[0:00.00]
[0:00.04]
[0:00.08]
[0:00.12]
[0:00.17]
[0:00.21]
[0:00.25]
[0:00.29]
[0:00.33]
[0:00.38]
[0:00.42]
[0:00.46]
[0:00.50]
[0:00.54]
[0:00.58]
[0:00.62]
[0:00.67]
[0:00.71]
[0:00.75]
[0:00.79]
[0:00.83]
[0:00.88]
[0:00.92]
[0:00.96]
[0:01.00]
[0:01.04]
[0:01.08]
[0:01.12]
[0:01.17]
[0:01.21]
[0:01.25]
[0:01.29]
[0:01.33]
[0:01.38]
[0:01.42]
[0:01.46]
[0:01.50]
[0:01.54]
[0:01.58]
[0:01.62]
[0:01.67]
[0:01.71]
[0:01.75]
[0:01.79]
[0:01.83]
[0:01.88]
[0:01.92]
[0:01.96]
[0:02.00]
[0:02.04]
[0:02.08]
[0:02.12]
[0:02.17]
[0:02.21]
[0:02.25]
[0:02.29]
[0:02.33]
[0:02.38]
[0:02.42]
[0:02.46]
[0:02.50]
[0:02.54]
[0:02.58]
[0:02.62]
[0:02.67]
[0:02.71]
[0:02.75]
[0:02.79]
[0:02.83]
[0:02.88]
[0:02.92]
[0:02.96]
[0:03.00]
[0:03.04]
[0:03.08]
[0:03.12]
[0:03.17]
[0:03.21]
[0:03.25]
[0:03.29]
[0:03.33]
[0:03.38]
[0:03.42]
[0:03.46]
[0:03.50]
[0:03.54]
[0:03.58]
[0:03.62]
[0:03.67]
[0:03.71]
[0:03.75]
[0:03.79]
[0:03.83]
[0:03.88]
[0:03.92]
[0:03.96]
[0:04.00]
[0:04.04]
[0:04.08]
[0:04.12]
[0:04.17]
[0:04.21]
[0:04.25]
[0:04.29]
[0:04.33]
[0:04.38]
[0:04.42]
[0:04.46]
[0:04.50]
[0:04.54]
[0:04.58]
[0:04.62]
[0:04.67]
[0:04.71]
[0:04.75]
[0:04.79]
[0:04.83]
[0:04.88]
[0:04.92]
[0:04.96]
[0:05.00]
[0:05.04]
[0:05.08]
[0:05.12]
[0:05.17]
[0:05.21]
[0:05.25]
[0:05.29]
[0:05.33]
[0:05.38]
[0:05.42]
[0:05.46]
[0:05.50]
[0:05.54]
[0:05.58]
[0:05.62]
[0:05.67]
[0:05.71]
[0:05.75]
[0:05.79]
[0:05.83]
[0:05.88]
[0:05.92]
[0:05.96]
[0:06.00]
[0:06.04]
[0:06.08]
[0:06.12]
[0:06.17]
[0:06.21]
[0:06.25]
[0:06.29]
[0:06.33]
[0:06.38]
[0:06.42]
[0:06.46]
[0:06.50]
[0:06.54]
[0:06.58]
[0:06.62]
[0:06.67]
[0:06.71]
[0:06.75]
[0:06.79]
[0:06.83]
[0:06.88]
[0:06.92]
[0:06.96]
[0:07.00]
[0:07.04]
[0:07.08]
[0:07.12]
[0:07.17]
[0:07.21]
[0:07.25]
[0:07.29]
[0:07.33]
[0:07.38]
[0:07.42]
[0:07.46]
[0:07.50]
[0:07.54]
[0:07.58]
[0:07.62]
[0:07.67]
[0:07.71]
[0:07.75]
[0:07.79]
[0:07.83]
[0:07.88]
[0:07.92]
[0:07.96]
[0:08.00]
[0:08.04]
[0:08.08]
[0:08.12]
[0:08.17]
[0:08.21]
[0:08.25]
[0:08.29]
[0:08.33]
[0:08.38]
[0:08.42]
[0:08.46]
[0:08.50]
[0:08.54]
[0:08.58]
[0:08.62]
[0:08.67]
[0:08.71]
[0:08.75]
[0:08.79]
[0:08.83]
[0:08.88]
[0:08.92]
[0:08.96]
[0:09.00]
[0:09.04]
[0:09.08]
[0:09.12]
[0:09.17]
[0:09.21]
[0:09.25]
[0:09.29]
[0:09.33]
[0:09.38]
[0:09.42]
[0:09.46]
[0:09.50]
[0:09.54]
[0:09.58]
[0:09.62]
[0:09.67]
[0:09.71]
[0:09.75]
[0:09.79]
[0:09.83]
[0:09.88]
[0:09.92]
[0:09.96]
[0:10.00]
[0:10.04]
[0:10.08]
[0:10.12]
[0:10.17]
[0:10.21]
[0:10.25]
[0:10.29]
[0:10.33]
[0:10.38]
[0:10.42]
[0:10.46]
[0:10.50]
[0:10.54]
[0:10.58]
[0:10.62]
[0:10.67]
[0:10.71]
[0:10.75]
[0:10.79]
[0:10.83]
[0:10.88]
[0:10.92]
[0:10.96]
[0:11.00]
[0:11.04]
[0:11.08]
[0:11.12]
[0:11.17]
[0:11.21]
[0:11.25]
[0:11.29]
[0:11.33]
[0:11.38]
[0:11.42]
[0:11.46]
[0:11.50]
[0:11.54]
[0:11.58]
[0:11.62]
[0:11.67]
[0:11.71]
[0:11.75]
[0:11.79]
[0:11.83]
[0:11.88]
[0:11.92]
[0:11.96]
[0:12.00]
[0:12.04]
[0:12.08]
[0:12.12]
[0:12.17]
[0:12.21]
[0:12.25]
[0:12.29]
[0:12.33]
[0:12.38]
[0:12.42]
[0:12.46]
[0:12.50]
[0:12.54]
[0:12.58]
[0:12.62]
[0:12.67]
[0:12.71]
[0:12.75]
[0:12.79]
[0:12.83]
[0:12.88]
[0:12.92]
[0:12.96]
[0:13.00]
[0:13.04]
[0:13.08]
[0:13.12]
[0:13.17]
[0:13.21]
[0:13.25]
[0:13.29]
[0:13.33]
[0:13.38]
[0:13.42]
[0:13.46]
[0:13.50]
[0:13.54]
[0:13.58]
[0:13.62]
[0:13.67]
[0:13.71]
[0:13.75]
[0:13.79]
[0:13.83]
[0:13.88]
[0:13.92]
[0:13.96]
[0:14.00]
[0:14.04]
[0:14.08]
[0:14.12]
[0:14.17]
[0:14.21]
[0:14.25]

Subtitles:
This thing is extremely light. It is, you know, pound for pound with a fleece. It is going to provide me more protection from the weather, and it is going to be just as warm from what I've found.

PROBLEM DESCRIPTION →
Output each line of the material above with no deviation.

ANSWER TO THIS TASK →
[0:00.00]
[0:00.04]
[0:00.08]
[0:00.12]
[0:00.17]
[0:00.21]
[0:00.25]
[0:00.29]
[0:00.33]
[0:00.38]
[0:00.42]
[0:00.46]
[0:00.50]
[0:00.54]
[0:00.58]
[0:00.62]
[0:00.67]
[0:00.71]
[0:00.75]
[0:00.79]
[0:00.83]
[0:00.88]
[0:00.92]
[0:00.96]
[0:01.00]
[0:01.04]
[0:01.08]
[0:01.12]
[0:01.17]
[0:01.21]
[0:01.25]
[0:01.29]
[0:01.33]
[0:01.38]
[0:01.42]
[0:01.46]
[0:01.50]
[0:01.54]
[0:01.58]
[0:01.62]
[0:01.67]
[0:01.71]
[0:01.75]
[0:01.79]
[0:01.83]
[0:01.88]
[0:01.92]
[0:01.96]
[0:02.00]
[0:02.04]
[0:02.08]
[0:02.12]
[0:02.17]
[0:02.21]
[0:02.25]
[0:02.29]
[0:02.33]
[0:02.38]
[0:02.42]
[0:02.46]
[0:02.50]
[0:02.54]
[0:02.58]
[0:02.62]
[0:02.67]
[0:02.71]
[0:02.75]
[0:02.79]
[0:02.83]
[0:02.88]
[0:02.92]
[0:02.96]
[0:03.00]
[0:03.04]
[0:03.08]
[0:03.12]
[0:03.17]
[0:03.21]
[0:03.25]
[0:03.29]
[0:03.33]
[0:03.38]
[0:03.42]
[0:03.46]
[0:03.50]
[0:03.54]
[0:03.58]
[0:03.62]
[0:03.67]
[0:03.71]
[0:03.75]
[0:03.79]
[0:03.83]
[0:03.88]
[0:03.92]
[0:03.96]
[0:04.00]
[0:04.04]
[0:04.08]
[0:04.12]
[0:04.17]
[0:04.21]
[0:04.25]
[0:04.29]
[0:04.33]
[0:04.38]
[0:04.42]
[0:04.46]
[0:04.50]
[0:04.54]
[0:04.58]
[0:04.62]
[0:04.67]
[0:04.71]
[0:04.75]
[0:04.79]
[0:04.83]
[0:04.88]
[0:04.92]
[0:04.96]
[0:05.00]
[0:05.04]
[0:05.08]
[0:05.12]
[0:05.17]
[0:05.21]
[0:05.25]
[0:05.29]
[0:05.33]
[0:05.38]
[0:05.42]
[0:05.46]
[0:05.50]
[0:05.54]
[0:05.58]
[0:05.62]
[0:05.67]
[0:05.71]
[0:05.75]
[0:05.79]
[0:05.83]
[0:05.88]
[0:05.92]
[0:05.96]
[0:06.00]
[0:06.04]
[0:06.08]
[0:06.12]
[0:06.17]
[0:06.21]
[0:06.25]
[0:06.29]
[0:06.33]
[0:06.38]
[0:06.42]
[0:06.46]
[0:06.50]
[0:06.54]
[0:06.58]
[0:06.62]
[0:06.67]
[0:06.71]
[0:06.75]
[0:06.79]
[0:06.83]
[0:06.88]
[0:06.92]
[0:06.96]
[0:07.00]
[0:07.04]
[0:07.08]
[0:07.12]
[0:07.17]
[0:07.21]
[0:07.25]
[0:07.29]
[0:07.33]
[0:07.38]
[0:07.42]
[0:07.46]
[0:07.50]
[0:07.54]
[0:07.58]
[0:07.62]
[0:07.67]
[0:07.71]
[0:07.75]
[0:07.79]
[0:07.83]
[0:07.88]
[0:07.92]
[0:07.96]
[0:08.00]
[0:08.04]
[0:08.08]
[0:08.12]
[0:08.17]
[0:08.21]
[0:08.25]
[0:08.29]
[0:08.33]
[0:08.38]
[0:08.42]
[0:08.46]
[0:08.50]
[0:08.54]
[0:08.58]
[0:08.62]
[0:08.67]
[0:08.71]
[0:08.75]
[0:08.79]
[0:08.83]
[0:08.88]
[0:08.92]
[0:08.96]
[0:09.00]
[0:09.04]
[0:09.08]
[0:09.12]
[0:09.17]
[0:09.21]
[0:09.25]
[0:09.29]
[0:09.33]
[0:09.38]
[0:09.42]
[0:09.46]
[0:09.50]
[0:09.54]
[0:09.58]
[0:09.62]
[0:09.67]
[0:09.71]
[0:09.75]
[0:09.79]
[0:09.83]
[0:09.88]
[0:09.92]
[0:09.96]
[0:10.00]
[0:10.04]
[0:10.08]
[0:10.12]
[0:10.17]
[0:10.21]
[0:10.25]
[0:10.29]
[0:10.33]
[0:10.38]
[0:10.42]
[0:10.46]
[0:10.50]
[0:10.54]
[0:10.58]
[0:10.62]
[0:10.67]
[0:10.71]
[0:10.75]
[0:10.79]
[0:10.83]
[0:10.88]
[0:10.92]
[0:10.96]
[0:11.00]
[0:11.04]
[0:11.08]
[0:11.12]
[0:11.17]
[0:11.21]
[0:11.25]
[0:11.29]
[0:11.33]
[0:11.38]
[0:11.42]
[0:11.46]
[0:11.50]
[0:11.54]
[0:11.58]
[0:11.62]
[0:11.67]
[0:11.71]
[0:11.75]
[0:11.79]
[0:11.83]
[0:11.88]
[0:11.92]
[0:11.96]
[0:12.00]
[0:12.04]
[0:12.08]
[0:12.12]
[0:12.17]
[0:12.21]
[0:12.25]
[0:12.29]
[0:12.33]
[0:12.38]
[0:12.42]
[0:12.46]
[0:12.50]
[0:12.54]
[0:12.58]
[0:12.62]
[0:12.67]
[0:12.71]
[0:12.75]
[0:12.79]
[0:12.83]
[0:12.88]
[0:12.92]
[0:12.96]
[0:13.00]
[0:13.04]
[0:13.08]
[0:13.12]
[0:13.17]
[0:13.21]
[0:13.25]
[0:13.29]
[0:13.33]
[0:13.38]
[0:13.42]
[0:13.46]
[0:13.50]
[0:13.54]
[0:13.58]
[0:13.62]
[0:13.67]
[0:13.71]
[0:13.75]
[0:13.79]
[0:13.83]
[0:13.88]
[0:13.92]
[0:13.96]
[0:14.00]
[0:14.04]
[0:14.08]
[0:14.12]
[0:14.17]
[0:14.21]
[0:14.25]

Subtitles:
This thing is extremely light. It is, you know, pound for pound with a fleece. It is going to provide me more protection from the weather, and it is going to be just as warm from what I've found.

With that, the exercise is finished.